Brian McInerney, a hydrologist for the National Weather Service in Salt Lake City, said a wet winter last year helped top off the reservoirs that store water for drinking and irrigation.
From The Arizona Republic (Brandon Loomis):
Colorado River forecasters say the Southwest should brace for the sixth-driest runoff season into Lake Powell since the government erected Glen Canyon Dam there 55 years ago.
Winter snowfall failed to measure up across most of the basin that supplies meltwater to the river, with the exception of Wyoming’s Green River watershed. The result is a projected April-July runoff season supplying just 43 percent of what Lake Powell receives in an average year…
But snowpack is so scant this year it would take something more miraculous than that to approach normal river flows, said Greg Smith, senior hydrologist at the Colorado Basin River Forecast Center.
There’s now just a 3 percent chance there will be enough precipitation to get the river back to its norm.
“It would take kind of a record spring,” he said. “We’ve just kind of run out of time.”
Forecasters project 3.1 million acre-feet will flow into Lake Powell this season…
The worst year on record was 2002, when the reservoir collected less than 1 million acre-feet.
From The Summit Daily (Antonio Olivero):
As of the end of last month, the Upper Arkansas River Basin is at 88 percent of its average snowpack. Local rafting operations, such as Performance Tours Whitewater Rafting — which has an office in Breckenridge — offer several whitewater rafting trip options off of the Arkansas River, namely out of Buena Vista.
The source for the Arkansas River, which is a major eastward tributary of the Mississippi River, is at an elevation above 11,000 feet, on the east side of Freemont Pass, near Leadville…
Based on the end of March snowpack reports from the United States Geological Survey, Performance Tours believes that the stretches of the Upper Arkansas River that flow through Chaffee County where the company drops in will have some of the best rafting in Colorado this spring and summer.

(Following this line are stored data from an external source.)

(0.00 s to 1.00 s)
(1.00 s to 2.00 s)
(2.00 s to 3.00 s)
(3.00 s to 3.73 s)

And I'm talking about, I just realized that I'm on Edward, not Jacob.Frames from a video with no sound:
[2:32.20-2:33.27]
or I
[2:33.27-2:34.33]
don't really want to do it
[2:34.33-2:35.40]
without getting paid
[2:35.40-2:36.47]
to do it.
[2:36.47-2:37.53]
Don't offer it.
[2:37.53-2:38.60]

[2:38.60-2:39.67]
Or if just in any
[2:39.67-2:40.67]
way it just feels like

From The Fort Collins Coloradoan (Jacy Marmaduke):
The mountain snowpack that feeds Northern Colorado’s water supply is ending the snow season on the same tune that has persisted for months: Worse than usual, but better than most of Colorado.

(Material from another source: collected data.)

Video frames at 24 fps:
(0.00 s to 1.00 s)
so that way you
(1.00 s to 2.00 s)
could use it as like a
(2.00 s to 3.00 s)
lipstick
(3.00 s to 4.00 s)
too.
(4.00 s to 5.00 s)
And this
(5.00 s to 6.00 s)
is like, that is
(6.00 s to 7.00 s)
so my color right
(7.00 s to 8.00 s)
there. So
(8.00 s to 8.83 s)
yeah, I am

Snowpack in the Upper Colorado and South Platte river basins typically peaks in early to late April. As of April 3, those basins had 78 percent and 84 percent of the normal snow-water equivalent for this time of year, according to the Natural Resources Conservation Service. The Laramie and North Platte River basins, which have some influence on Fort Collins water supply, top the state with 92 percent of normal.
“The South Platte and Upper Colorado basins are below average, but they are certainly in better shape than the southwestern and southern parts of the state,” where snowpack is barely half the normal amount, said Jeff Stahla, Northern Water public information coordinator…
Despite the lack of snowfall, Northern Water’s water storage sat at about 120 percent of the normal amount in March because of heavier snowpack in recent years, Stahla said. The Northern Water board will set the Colorado-Big Thompson project quota next week, a move that largely determines how much water is delivered to agricultural and municipal users…
Larimer County is one of the few exceptions to a widespread curtain of drought and drought-like conditions across Colorado, according to the U.S. Drought Monitor.